## Brief
All entries below must be written out verbatim, and the images must be dropped.

(Stored records)
○ ○ ○ ○ ○ ○ ○

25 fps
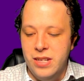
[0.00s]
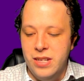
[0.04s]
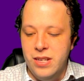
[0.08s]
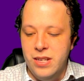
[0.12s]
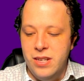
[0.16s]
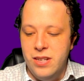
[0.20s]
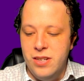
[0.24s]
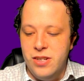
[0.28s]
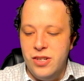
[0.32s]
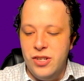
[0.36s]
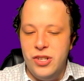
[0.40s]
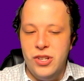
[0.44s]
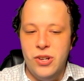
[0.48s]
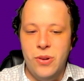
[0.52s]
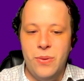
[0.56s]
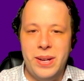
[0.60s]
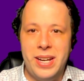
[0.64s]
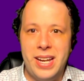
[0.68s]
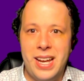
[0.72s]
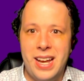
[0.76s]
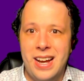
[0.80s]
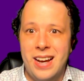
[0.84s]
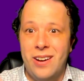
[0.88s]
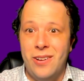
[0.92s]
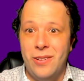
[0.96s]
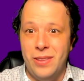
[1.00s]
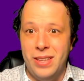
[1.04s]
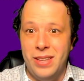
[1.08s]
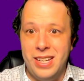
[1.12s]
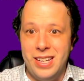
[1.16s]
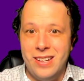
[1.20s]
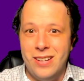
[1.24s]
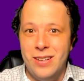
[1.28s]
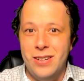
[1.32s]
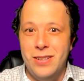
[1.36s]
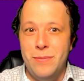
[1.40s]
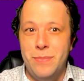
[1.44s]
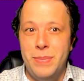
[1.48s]
showing how they
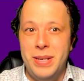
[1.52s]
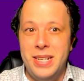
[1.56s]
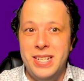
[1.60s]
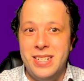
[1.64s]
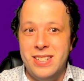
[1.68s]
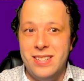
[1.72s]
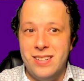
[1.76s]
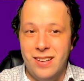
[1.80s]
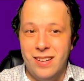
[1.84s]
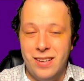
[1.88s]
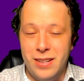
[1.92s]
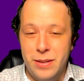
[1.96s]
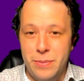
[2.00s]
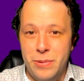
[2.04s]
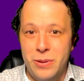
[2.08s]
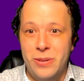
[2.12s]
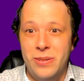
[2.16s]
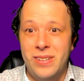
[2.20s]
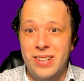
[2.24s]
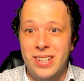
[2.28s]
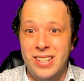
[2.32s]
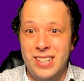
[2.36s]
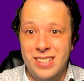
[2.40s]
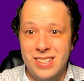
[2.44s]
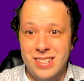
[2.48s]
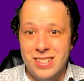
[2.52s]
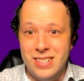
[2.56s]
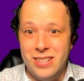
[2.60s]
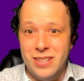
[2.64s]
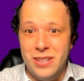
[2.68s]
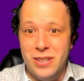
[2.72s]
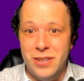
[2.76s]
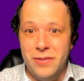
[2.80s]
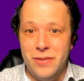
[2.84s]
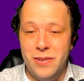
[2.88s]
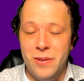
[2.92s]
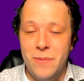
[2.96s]
could be soluble and dissolve.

○ ○ ○ ○ ○ ○ ○

## Answer for this exercise
25 fps
[0.00s]
[0.04s]
[0.08s]
[0.12s]
[0.16s]
[0.20s]
[0.24s]
[0.28s]
[0.32s]
[0.36s]
[0.40s]
[0.44s]
[0.48s]
[0.52s]
[0.56s]
[0.60s]
[0.64s]
[0.68s]
[0.72s]
[0.76s]
[0.80s]
[0.84s]
[0.88s]
[0.92s]
[0.96s]
[1.00s]
[1.04s]
[1.08s]
[1.12s]
[1.16s]
[1.20s]
[1.24s]
[1.28s]
[1.32s]
[1.36s]
[1.40s]
[1.44s]
[1.48s]
showing how they
[1.52s]
[1.56s]
[1.60s]
[1.64s]
[1.68s]
[1.72s]
[1.76s]
[1.80s]
[1.84s]
[1.88s]
[1.92s]
[1.96s]
[2.00s]
[2.04s]
[2.08s]
[2.12s]
[2.16s]
[2.20s]
[2.24s]
[2.28s]
[2.32s]
[2.36s]
[2.40s]
[2.44s]
[2.48s]
[2.52s]
[2.56s]
[2.60s]
[2.64s]
[2.68s]
[2.72s]
[2.76s]
[2.80s]
[2.84s]
[2.88s]
[2.92s]
[2.96s]
could be soluble and dissolve.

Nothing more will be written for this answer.